Hoje eu gostaria de usar esse espaço para falar do Eduardo, o menino de 10 anos que foi assassinado no Rio de Janeiro há alguns dias. Digo gostaria por que na verdade eu acho que não devo. Por isso vou tentar não falar exatamente dele, ou por ele. Ultimamente tenho tido muita dificuldade para falar dos outros, sobre os outros e, principalmente, sobre estes outros, sobre estes Eduardos. Quem sou eu para falar do Eduardo, da dor que sente sua mãe, sua família? Da dor que sente seus amigos que, aliás, continuam vivendo no mesmo lugar, só que agora sem o Eduardo, que partiu junto com toda família para outro lugar.
Quando penso nisso, penso que talvez aquele lugar já não seja mais o mesmo, e que por isso já não seja mais tão lugar assim, principalmente para aqueles que conheceram o Eduardo. Penso que talvez aquele lugar tenha mudado, e que agora seja outro. Mas disso, só pode dizer quem vive por lá. Só quem continua passando por aquele beco sabe e sente como aquele lugar foi e como ele é agora, depois que o Eduardo partiu.

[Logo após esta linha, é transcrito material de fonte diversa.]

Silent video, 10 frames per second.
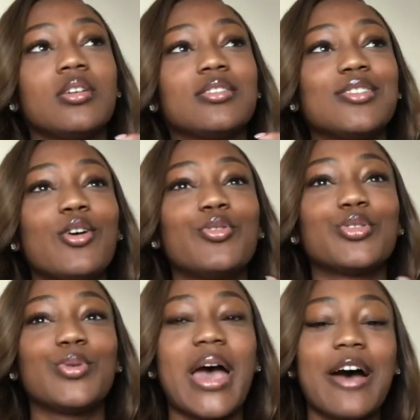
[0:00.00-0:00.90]

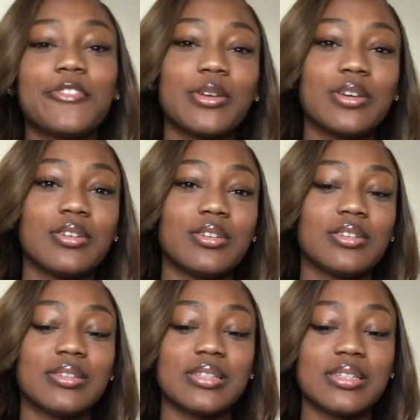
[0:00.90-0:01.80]
So you have to
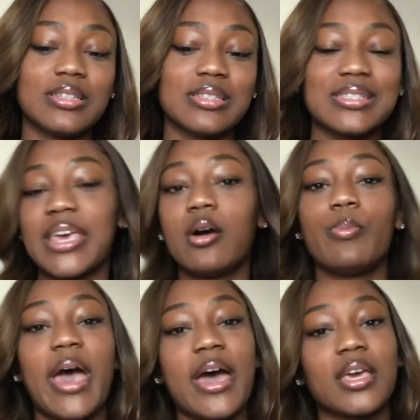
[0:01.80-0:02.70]
scale
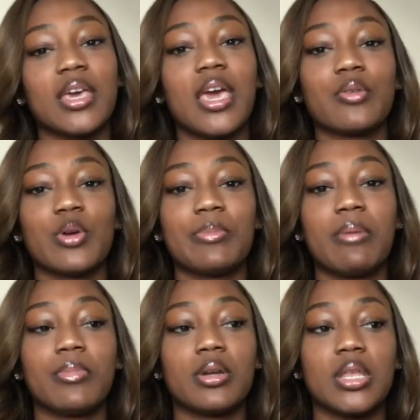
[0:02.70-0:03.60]
back and
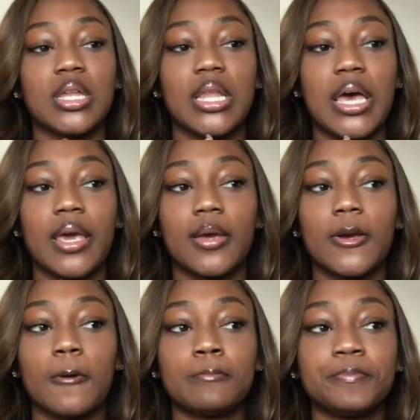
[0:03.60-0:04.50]
remember that, like,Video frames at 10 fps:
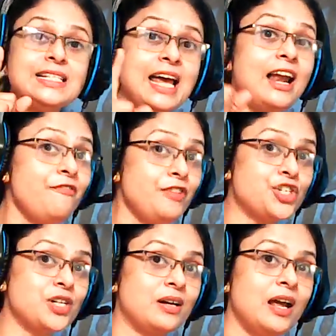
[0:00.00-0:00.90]

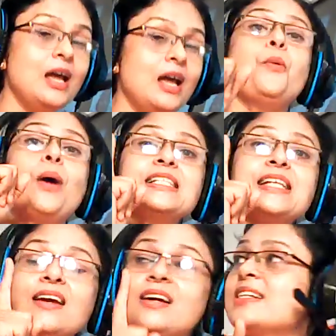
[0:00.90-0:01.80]
television while
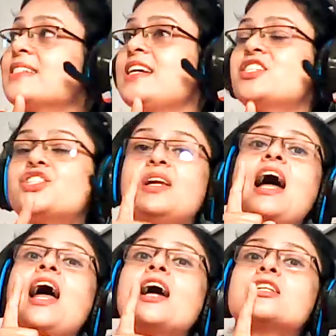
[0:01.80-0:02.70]
taking dictation
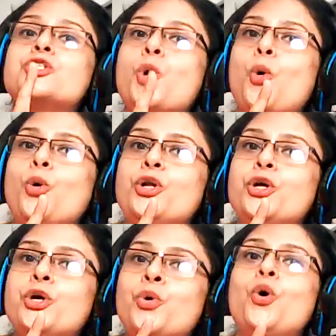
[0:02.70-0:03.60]
i had told
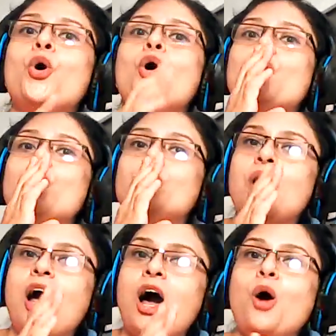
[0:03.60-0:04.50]
you
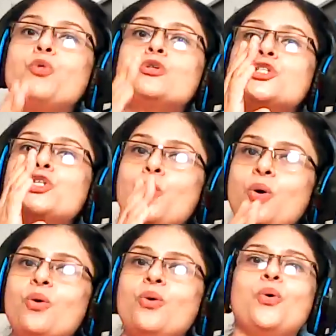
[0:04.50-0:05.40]
how
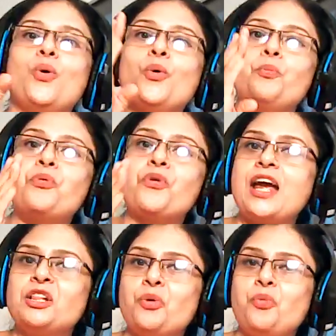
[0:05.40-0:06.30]
to
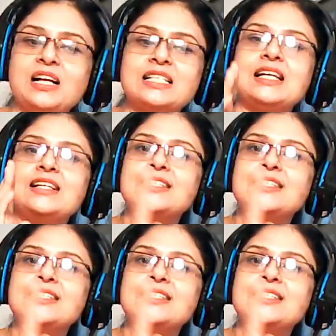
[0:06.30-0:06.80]
Break the words.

Ele deve fazer uma falta que eu daqui só posso imaginar, afinal, eu não conheci o Eduardo, e nem moro no lugar.
Nas últimas conversas com meus bons amigos, temos falado que nesse momento talvez o melhor não seja falar do Eduardo, desse Eduardo. Menos ainda falar por ele, pela mãe, pelos amigos ou pela gente dele. Temos pensado que talvez (nesse momento) não seja esse o “nosso” papel. (“Nós”: essa gente que fala, escreve e tenta explicar as coisas no jornal, nos livros, na universidade, ou no Terceiro, por exemplo). Nesse momento, entendo que mais importante é falar de quem matou o Eduardo. Não que devamos deixar de falar, de denunciar, de sentir sua morte. Não é isso que eu estou dizendo. Mas acho que não devemos falar apenas dele.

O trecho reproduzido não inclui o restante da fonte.